13. Working with Metadata

import dtlpy as dl
project_name = 'project_name'
dataset_name = 'dataset_name'
# Get project and dataset
project = dl.projects.get(project_name=project_name)
dataset = project.datasets.get(dataset_name=dataset_name)

13.1. User Metadata

As a powerful tool to manage data based on your categories and information, you can add any keys and values to both the item’s and annotations’ user-metadata sections using the Dataloop SDK. Then, you can use your user-metadata for data filtering, sorting, etc.
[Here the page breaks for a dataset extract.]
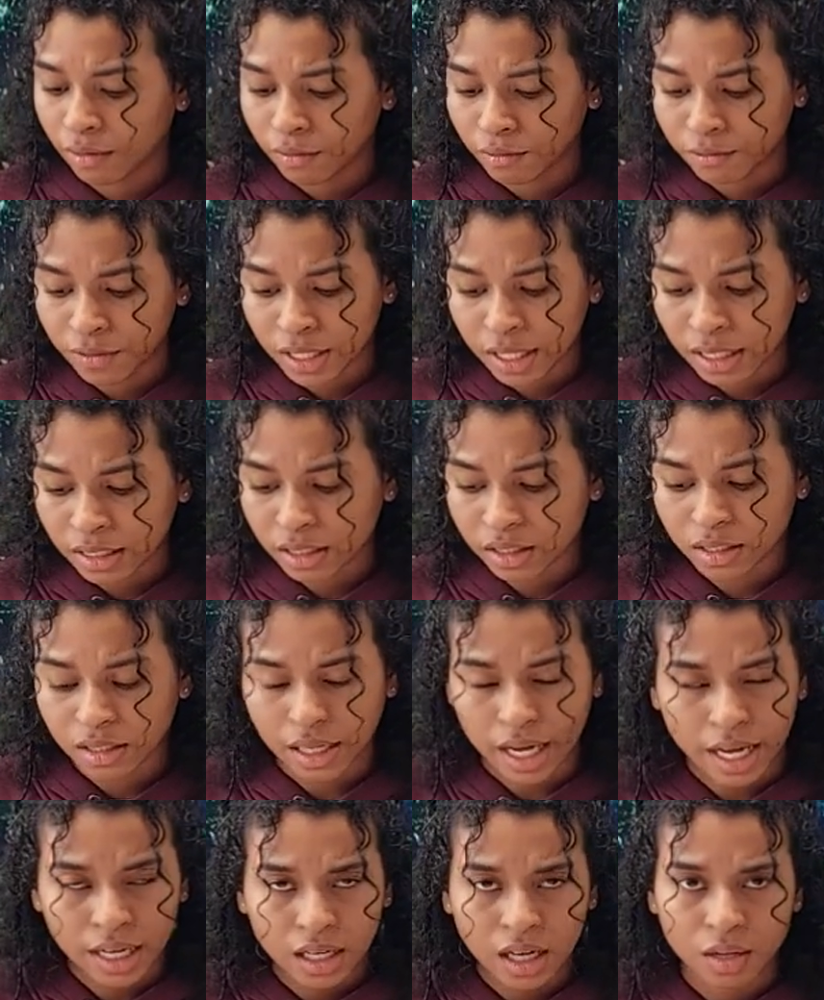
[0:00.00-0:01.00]
Wie geht es den
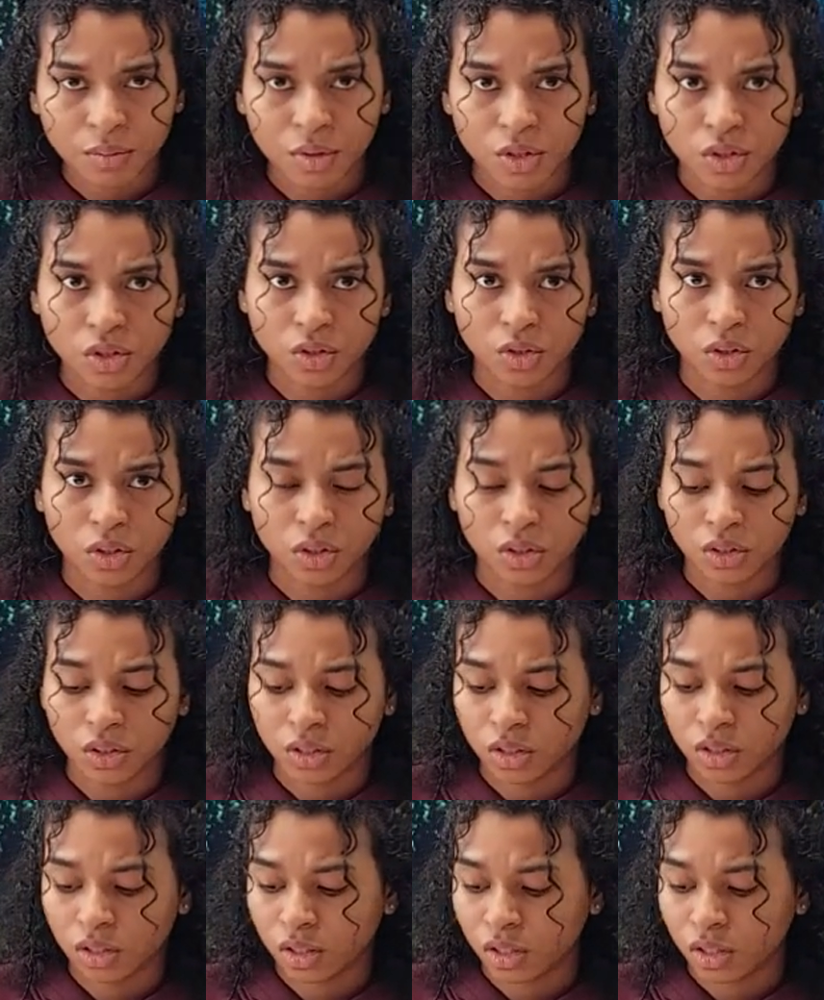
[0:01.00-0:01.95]
Einheimischen dort?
NoteWhen adding metadata to the same item, the new metadata might overwrite existing metadata. To avoid overwriting a field or the entire metadata, use the list data type.

13.1.1. Metadata Data Types

Metadata is a dictionary attribute used with items, annotations, and other entities of the Dataloop system (task, recipe, and more). As such, it can be used with string, number, boolean, list or null types.

13.1.2. String

item.metadata['user'] = dict()
item.metadata['user']['MyKey'] = 'MyValue'
annotation.metadata['user']['MyKey'] = 'MyValue'

13.1.3. Number

item.metadata['user']['MyKey'] = 3
annotation.metadata['user']['MyKey'] = 3

13.1.4. Boolean

item.metadata['user']['MyKey'] = True
annotation.metadata['user']['MyKey'] = True

13.1.5. Null – add metadata with no information

item.metadata['user']['MyKey'] = None
annotation.metadata['user']['MyKey'] = None

13.1.6. List

# add metadata of a list (can contain elements of different types).
item.metadata['user']['MyKey'] = ["A", 2, False]
annotation.metadata['user']['MyKey'] = ["A", 2, False]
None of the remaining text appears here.